Das hät­te man in Kom­bi­na­ti­on mit dem blau­en Anzug als Soli­da­ri­tät mit der Ukrai­ne miss­ver­ste­hen kön­nen.

"Die Kirche hat das Marketing erfunden! Das Kreuz hat weltweit eine Wiedererkennbarkeit wie kein anderes Logo."

Wir schwei­fen ab. Was kann die Mode­bran­che von der Kir­che ler­nen?

Sto­rytel­ling! Die Bibel wird seit 2000 Jah­ren ver­le­sen. Auch Com­mu­ni­ty Buil­ding hat die Kir­che voll drauf. Aus zwölf Jün­gern haben die Katho­li­ken 1,4 Mil­li­ar­den Mit­glie­der gemacht. Und das ganz ohne CRM-Sys­tem.

Die Kir­che als Mar­ke­ting-Bench­mark?

Die Kir­che hat das Mar­ke­ting erfun­den! Das Kreuz hat welt­weit eine Wie­der­erkenn­bar­keit wie kein ande­res Logo. Die Glo­cken, die Gesän­ge, der Weih­rauch, die Hos­ti­en, der Wein – mul­ti­sen­sua­les Bran­ding at its best! Und haben Sie die Beer­di­gung am Sams­tag ver­folgt? Gegen sol­che spek­ta­ku­lä­ren Insze­nie­run­gen mit all den präch­ti­gen Klei­dern und Ritua­len kön­nen die Schau­en in Paris und Mai­land ein­pa­cken. Eine Gäs­te­lis­te wie der Vati­kan hät­te Anna Win­tour ver­mut­lich ger­ne für ihre Met Gala.

Die Vogue-Che­fin hat vor ein paar Jah­ren im Metro­po­li­tan Muse­um eine gro­ße Aus­stel­lung zum The­ma Reli­gi­on und Mode orga­ni­siert. Bei "Hea­ven­ly Bodies" gab es Ent­wür­fe von berühm­ten Cou­turies zu sehen, die vom Katho­li­zis­mus inspi­riert wur­den.

Kopiert wird in der Mode nicht erst seit H&M.

Mode­leu­te haben zudem immer wie­der ver­sucht, die Kir­che für sich ein­zu­neh­men. Unver­ges­sen die Jog­ging­ho­se, die Ren­zo Rosso Fran­zis­kus bei einer Audi­enz über­reicht hat. War das nicht ziem­lich plum­pe PR?

Ich fand's nett von Ren­zo. Auch ein Papst hat schließ­lich mal Fei­er­abend. Viel wer­be­wirk­sa­mer dürf­ten die roten Schläpp­chen gewe­sen sein, die Bene­dikt XVI so ger­ne trug. Seit­her wis­sen wir: Nicht nur der Teu­fel trägt Pra­da! Das sicher ein­fluss­reichs­te Motiv aber war der KI-gene­rier­te Street­wear-Papst im wei­ßen Dau­nen­man­tel. Damit wur­de der gan­zen Welt klar, wel­che Revo­lu­ti­on mit der Künst­li­chen Intel­li­genz auf uns zurollt.

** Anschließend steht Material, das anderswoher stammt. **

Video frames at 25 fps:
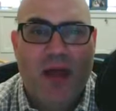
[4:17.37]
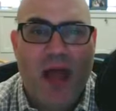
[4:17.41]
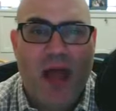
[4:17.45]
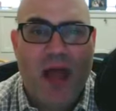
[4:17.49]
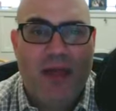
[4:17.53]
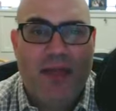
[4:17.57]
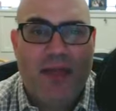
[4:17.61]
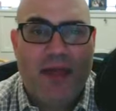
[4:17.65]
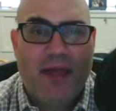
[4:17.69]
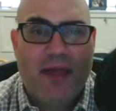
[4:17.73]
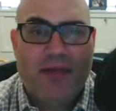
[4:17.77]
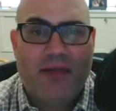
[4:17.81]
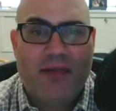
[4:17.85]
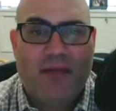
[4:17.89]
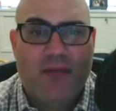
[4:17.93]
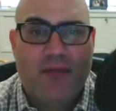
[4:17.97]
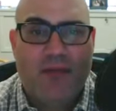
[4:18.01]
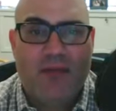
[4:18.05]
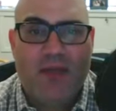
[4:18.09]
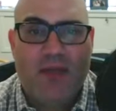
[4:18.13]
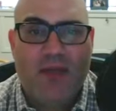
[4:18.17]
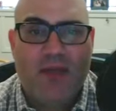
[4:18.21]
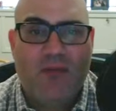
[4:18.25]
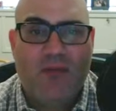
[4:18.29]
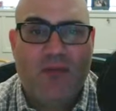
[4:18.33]
And that's
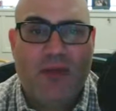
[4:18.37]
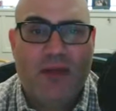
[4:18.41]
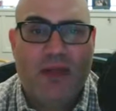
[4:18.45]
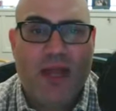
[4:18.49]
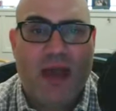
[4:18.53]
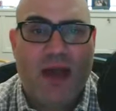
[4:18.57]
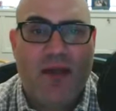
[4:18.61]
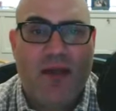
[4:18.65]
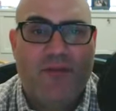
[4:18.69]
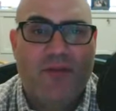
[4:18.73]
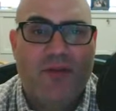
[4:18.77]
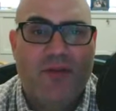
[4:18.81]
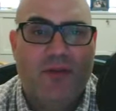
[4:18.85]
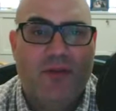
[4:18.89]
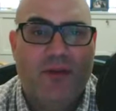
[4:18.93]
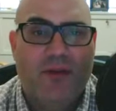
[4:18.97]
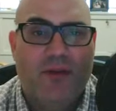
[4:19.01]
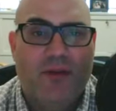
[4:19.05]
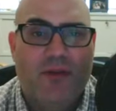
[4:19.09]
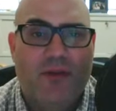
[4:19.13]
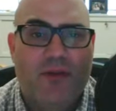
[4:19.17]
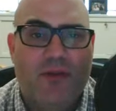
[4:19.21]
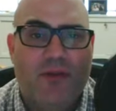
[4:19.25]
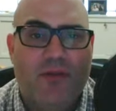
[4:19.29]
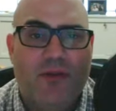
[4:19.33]
something you really have to
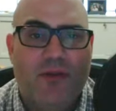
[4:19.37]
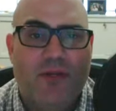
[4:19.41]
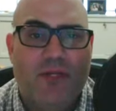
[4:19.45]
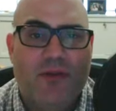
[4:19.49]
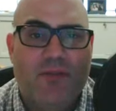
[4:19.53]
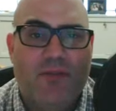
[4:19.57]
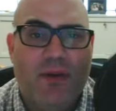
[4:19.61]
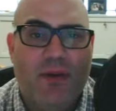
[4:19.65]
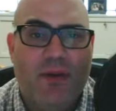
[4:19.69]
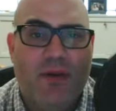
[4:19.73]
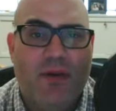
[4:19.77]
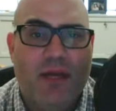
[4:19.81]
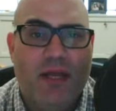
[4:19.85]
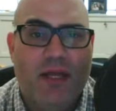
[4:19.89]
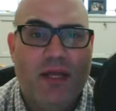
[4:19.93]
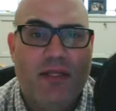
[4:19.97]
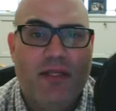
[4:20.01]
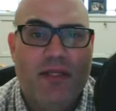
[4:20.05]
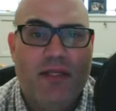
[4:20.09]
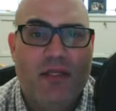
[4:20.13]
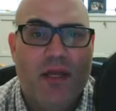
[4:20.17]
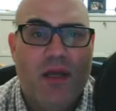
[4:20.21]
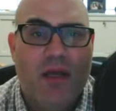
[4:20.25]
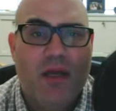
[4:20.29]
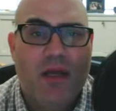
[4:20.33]
learn through
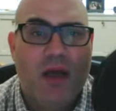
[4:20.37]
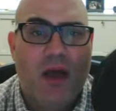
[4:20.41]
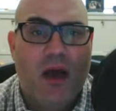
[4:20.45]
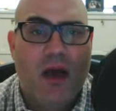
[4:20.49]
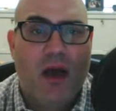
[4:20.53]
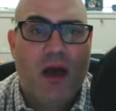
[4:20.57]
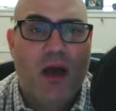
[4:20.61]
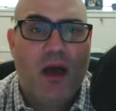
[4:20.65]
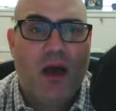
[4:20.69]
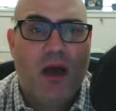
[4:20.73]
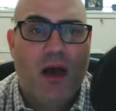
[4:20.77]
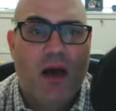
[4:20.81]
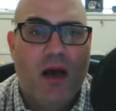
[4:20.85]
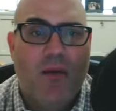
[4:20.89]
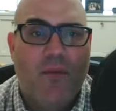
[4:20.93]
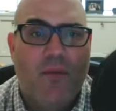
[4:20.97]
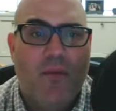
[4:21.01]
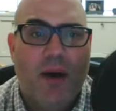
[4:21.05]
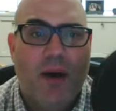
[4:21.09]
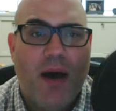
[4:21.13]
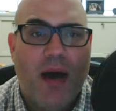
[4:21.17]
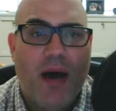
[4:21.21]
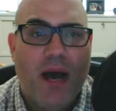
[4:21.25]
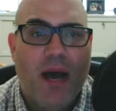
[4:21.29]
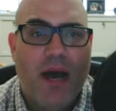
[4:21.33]
experience
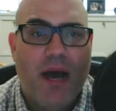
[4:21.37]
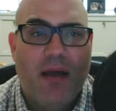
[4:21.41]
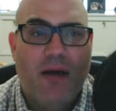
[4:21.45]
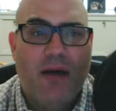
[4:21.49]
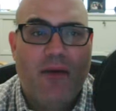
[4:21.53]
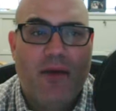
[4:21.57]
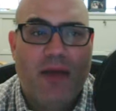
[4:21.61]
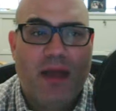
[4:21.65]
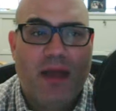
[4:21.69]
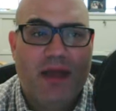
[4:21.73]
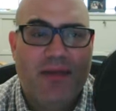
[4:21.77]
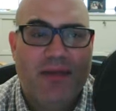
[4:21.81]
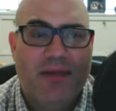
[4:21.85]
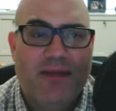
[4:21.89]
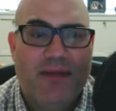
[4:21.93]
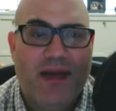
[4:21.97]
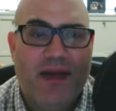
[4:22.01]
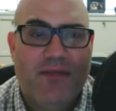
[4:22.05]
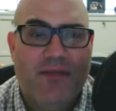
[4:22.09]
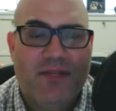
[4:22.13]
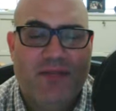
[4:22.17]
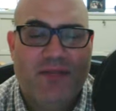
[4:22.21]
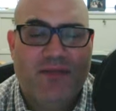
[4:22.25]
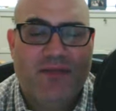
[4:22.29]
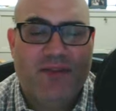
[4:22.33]
okay, now
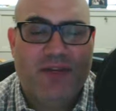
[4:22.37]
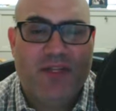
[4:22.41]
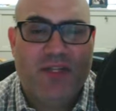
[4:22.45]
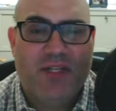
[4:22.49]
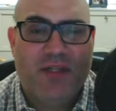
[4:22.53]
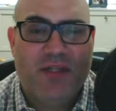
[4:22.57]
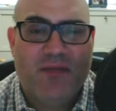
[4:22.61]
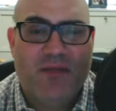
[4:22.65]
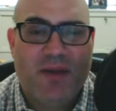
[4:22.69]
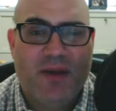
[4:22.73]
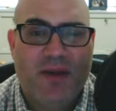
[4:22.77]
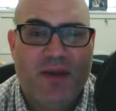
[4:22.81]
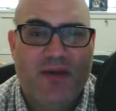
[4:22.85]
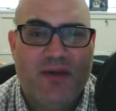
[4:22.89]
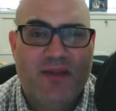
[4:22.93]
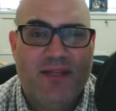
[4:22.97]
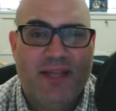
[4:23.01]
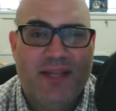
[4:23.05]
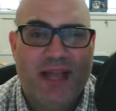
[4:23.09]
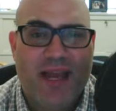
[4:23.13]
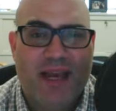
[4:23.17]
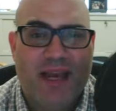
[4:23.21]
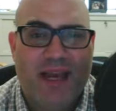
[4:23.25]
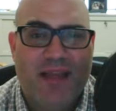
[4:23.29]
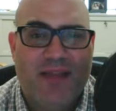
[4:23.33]
this fidget spinner is
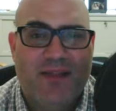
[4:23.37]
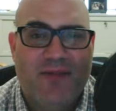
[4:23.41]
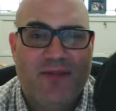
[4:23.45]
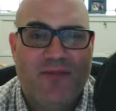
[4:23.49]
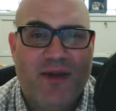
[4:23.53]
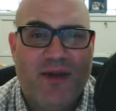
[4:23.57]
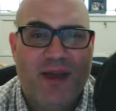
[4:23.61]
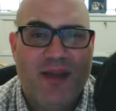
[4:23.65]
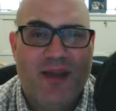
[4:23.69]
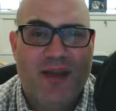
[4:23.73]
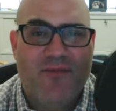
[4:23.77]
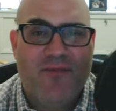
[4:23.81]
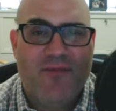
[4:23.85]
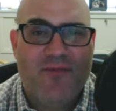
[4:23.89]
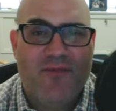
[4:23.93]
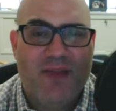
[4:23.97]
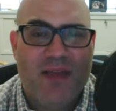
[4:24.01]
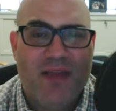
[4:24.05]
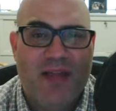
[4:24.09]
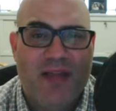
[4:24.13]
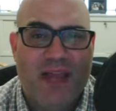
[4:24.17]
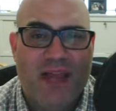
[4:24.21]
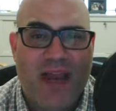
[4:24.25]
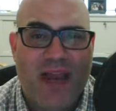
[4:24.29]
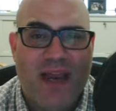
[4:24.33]
getting in the way of
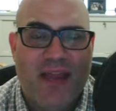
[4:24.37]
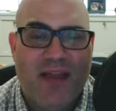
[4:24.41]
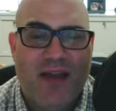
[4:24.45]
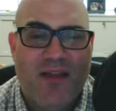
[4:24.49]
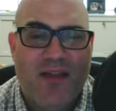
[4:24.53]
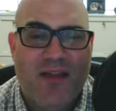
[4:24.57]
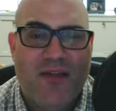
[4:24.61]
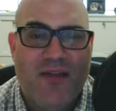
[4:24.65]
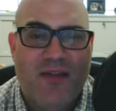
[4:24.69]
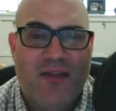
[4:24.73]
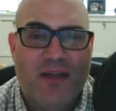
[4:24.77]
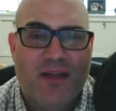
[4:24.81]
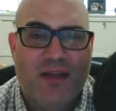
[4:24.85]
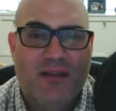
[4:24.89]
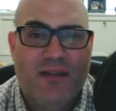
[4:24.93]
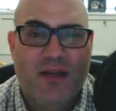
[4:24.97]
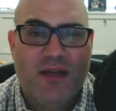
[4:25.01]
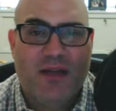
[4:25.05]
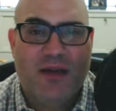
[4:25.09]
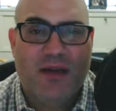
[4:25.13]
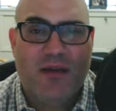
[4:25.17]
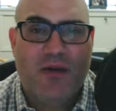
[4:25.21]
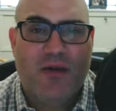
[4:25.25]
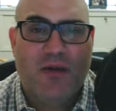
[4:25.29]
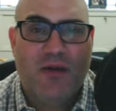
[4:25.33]
me getting other things
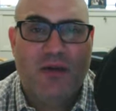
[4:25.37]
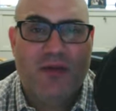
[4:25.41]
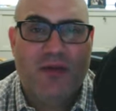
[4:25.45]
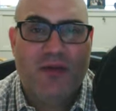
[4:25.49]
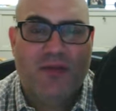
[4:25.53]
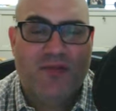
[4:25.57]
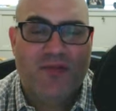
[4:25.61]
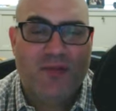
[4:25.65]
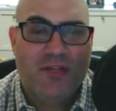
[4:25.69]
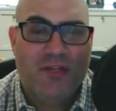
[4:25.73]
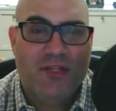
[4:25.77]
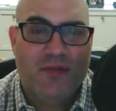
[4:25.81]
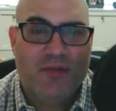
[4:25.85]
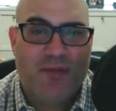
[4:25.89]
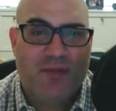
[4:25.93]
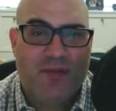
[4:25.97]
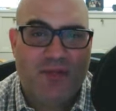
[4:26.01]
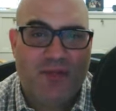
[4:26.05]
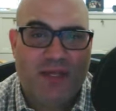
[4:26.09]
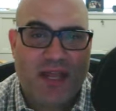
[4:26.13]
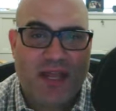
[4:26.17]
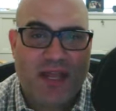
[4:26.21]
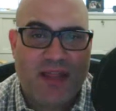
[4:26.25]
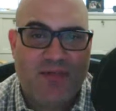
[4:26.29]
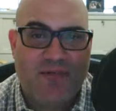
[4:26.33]
done, or this fidget spinner is
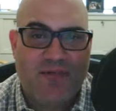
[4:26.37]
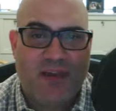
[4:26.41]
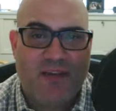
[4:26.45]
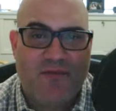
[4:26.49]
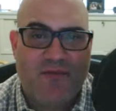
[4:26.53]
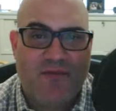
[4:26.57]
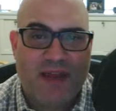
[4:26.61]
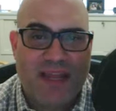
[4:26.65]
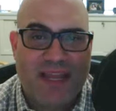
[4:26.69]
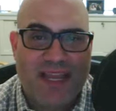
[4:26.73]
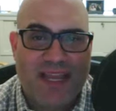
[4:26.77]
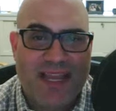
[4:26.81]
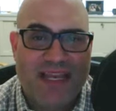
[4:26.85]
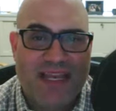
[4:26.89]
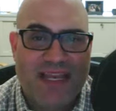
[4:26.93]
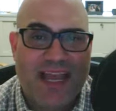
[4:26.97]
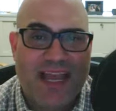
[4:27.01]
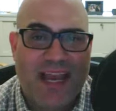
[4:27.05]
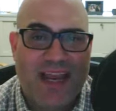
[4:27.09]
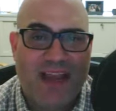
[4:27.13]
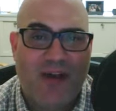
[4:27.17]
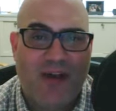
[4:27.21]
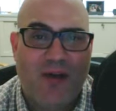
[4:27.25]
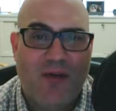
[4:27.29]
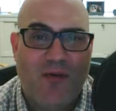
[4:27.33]
getting in the way of my kid
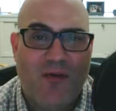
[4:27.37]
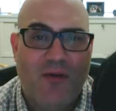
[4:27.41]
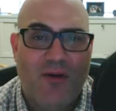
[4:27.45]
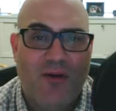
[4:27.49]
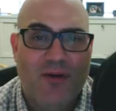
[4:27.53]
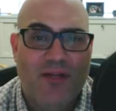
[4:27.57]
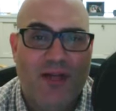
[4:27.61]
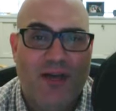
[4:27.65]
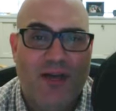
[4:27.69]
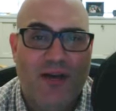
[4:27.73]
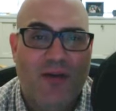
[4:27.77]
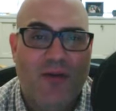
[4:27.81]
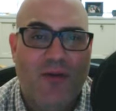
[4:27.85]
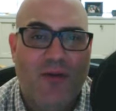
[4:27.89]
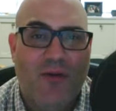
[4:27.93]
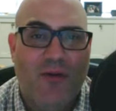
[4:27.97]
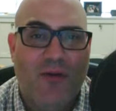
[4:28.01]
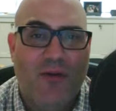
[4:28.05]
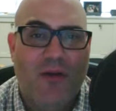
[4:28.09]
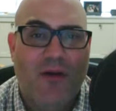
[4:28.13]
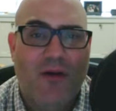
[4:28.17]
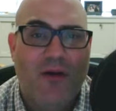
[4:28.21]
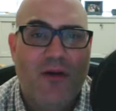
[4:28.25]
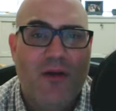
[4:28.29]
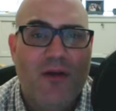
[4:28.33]
getting homework done or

Einen gro­ßen Unter­schied gibt es natür­lich schon, nicht wahr? Die Kir­che ver­folgt ideel­le und spi­ri­tu­el­le Moti­ve, Unter­neh­men haben dage­gen wirt­schaft­li­che Zie­le. 

Am Ende geht es bei­den um Wachs­tum. Die Kir­che braucht Schäf­chen, die Unter­neh­men Mäu­se.